Court Opinion

ID: 4729683
Source: CourtListenerOpinion
Date Created: 2021-08-12 02:54:44.222215+00
Date Added: 2024-06-11T08:07:59.379541
License: Public Domain

Dunbar, J.
(dissenting) — I am unable to reach the conclusion announced in the foregoing opinion. I think there-was a complete agreement which both the parties intended to be an agreement, and that it was therefore binding. There-can be no question of the correctness of the rule cited in the majority opinion from 9 Cyc. 280, but in my judgment it has no application to the facts of this case. The same authority, in the latter part of the same section, on page 282, continuing, says:
“On the other hand, an agreement to make and execute a certain written agreement, the terms of which are mutually understood and agreed upon, is in all respects as valid and obligatory as the written contract itself would be if executed. If therefore it appears that the minds of the parties have met, that a proposition for a contract has been made by one party and accepted by the other, that the terms of this contract are in all respects definitely understood and agreed *501upon, and that a part of the mutual understanding is that a written contract embodying these terms shall be drawn and executed by the respective parties, this is an obligatory agreement.”

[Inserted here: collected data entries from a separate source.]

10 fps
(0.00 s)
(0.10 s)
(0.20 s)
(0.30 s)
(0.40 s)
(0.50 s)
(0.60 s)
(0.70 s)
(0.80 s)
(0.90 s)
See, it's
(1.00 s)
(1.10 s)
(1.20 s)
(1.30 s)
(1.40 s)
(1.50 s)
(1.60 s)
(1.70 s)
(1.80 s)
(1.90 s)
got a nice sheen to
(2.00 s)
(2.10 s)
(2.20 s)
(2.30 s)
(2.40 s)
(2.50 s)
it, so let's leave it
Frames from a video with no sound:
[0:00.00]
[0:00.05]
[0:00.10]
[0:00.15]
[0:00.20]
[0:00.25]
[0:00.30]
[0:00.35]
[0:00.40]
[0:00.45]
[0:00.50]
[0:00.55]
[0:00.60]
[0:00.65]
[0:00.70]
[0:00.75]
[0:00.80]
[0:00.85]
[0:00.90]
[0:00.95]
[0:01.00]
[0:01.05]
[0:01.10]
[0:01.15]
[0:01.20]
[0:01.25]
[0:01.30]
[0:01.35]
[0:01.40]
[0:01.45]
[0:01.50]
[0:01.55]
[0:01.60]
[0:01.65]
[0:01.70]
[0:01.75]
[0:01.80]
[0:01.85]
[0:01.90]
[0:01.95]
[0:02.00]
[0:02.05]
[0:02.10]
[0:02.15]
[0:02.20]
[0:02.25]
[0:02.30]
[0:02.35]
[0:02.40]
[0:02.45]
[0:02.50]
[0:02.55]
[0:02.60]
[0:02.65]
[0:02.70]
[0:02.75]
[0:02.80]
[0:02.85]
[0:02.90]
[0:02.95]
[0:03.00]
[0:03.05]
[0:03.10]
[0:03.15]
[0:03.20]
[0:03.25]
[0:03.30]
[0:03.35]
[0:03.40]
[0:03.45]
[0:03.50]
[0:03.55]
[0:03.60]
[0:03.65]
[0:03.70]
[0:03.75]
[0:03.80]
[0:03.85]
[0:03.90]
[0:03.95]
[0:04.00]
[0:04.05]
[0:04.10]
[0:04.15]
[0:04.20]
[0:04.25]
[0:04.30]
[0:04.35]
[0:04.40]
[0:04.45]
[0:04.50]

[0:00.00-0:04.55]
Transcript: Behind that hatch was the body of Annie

The case of Hodges v. Sublett, 91 Ala. 588, 8 South. 800, is cited by the author to sustain both announcements, and does consistently sustain them both, for there it was held that, when a contract is not by law required to be in writing, the parties may verbally agree on all the terms, their mutual assent making a complete contract, in which case a subsequent suggestion or agreement that the contract should be reduced to writing does not make the writing essential to the validity and completeness of the contract. Said the court:
“It is an elementary principle, that the mutual assent of the parties to the same thing, and in the same sense, is an essential element of every contract. When the parties orally agree upon the terms of the contract, and there is a final assent thereto, so that no variation can be introduced into the writing except by mutual consent, the mere suggestion or intention to put it in writing at a subsequent time is not, of itself, sufficient to show that they did not mean the parol contract to be complete and binding without being put in writing.”

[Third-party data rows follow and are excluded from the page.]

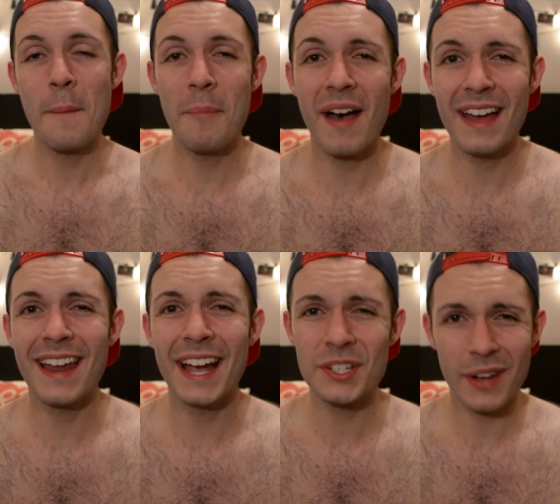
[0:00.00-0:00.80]

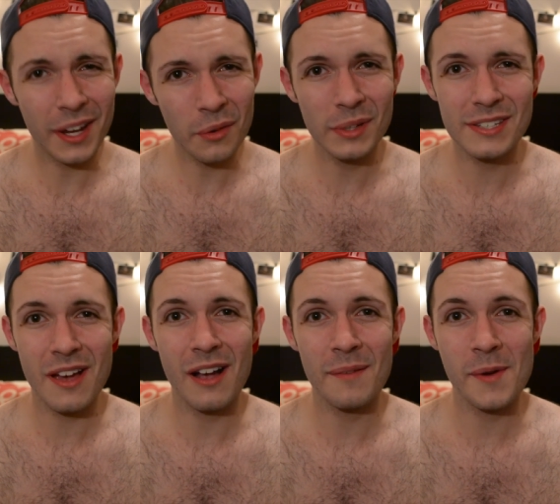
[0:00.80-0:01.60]
but I try to only
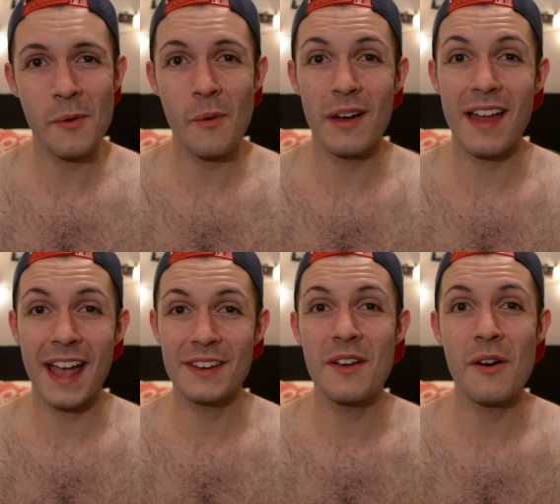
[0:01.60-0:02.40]
talk about what
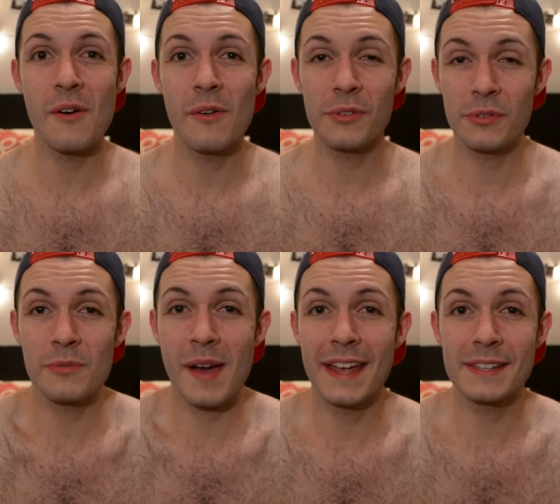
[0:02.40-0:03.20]
I know through
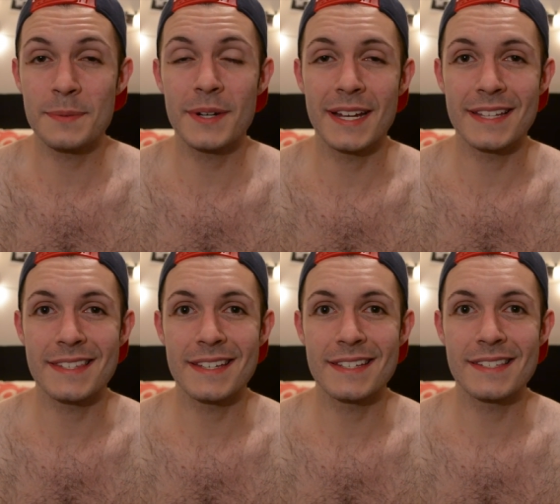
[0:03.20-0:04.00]
my
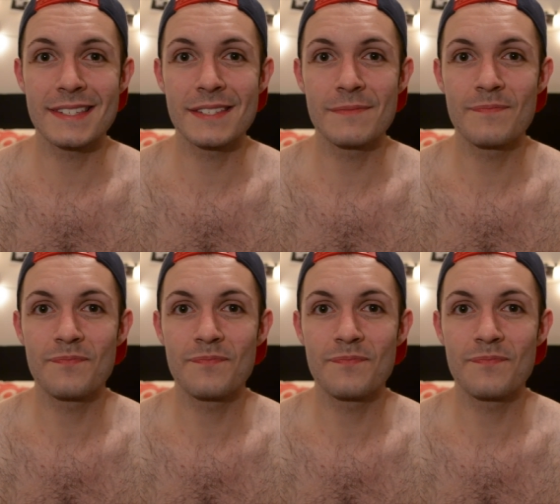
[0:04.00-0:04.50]
experiences.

Clark on Contracts (Hornbook series), page 62, cited by the majority opinion, simply announces the well-established rule as follows:
“Where the parties are merely settling the terms of an agreement into which they propose to enter after all its particulars are adjusted, the negotiations do not amount to an agreement. . . . So, also, if the parties come to an agreement as to terms, but with the intention and upon the understanding that their agreement is to be reduced to writing, and that they are not to be bound until this is done, there is no contract until the writing is drawn up and assented to by both as their agreement. It all depends on the intention of the parties. If they come to a final agreement as to terms, it may bind them, though they intend to reduce the terms into writing for the purpose of becoming bound in a more *502formal manner, or for the purpose of preserving a memorial of the terms, or for any purposes other than that of making the writing exclusively their agreement. The question is whether they intend legal consequences before the formal written evidence of their agreement is' excuted. If they do not, there is no contract until this is done; but if they do intend to be bound without regard to the writing, there is a contract. Whether they intend to make no agreement until the writing is drawn up, or whether they intend to make a perfect agreement to be afterwards reduced into writing, is a question of fact.”
Accepting this statement of the law as controlling, can it be said that it appears from the testimony that it was intended that the oral contract should'not be binding, when it was so plainly evinced by what was said by the appellant, viz., that their solicitude was concerning the binding quality of the contract, so much so that they waived condition of payment, satisfied to do the work and receive the pay when it was done in order that they might have the assurance that they could rely on the contract being theirs; and this was- well understood by Mr. Newton, who said, with reference to the contract and in answer to the statement of the appellant that they had the opportunity to take other contracts which they did not want to give up unless they were sure of getting the one in question, and that they did not want to move their outfits from Leavenworth, Washington, to the St. Mary’s river in Idaho unless they were certain of the contract: “The contract is yours; go ahead and log it?” Surely this was not an agreement to enter into an agreement, but was itself an agreement, and was so understood by the parties making it. Being such an agreement, it was enforcible, and I therefore am compelled to dissent from the opinion above expressed.
Rtjdkin, C. J., concurs with Dunbak, J.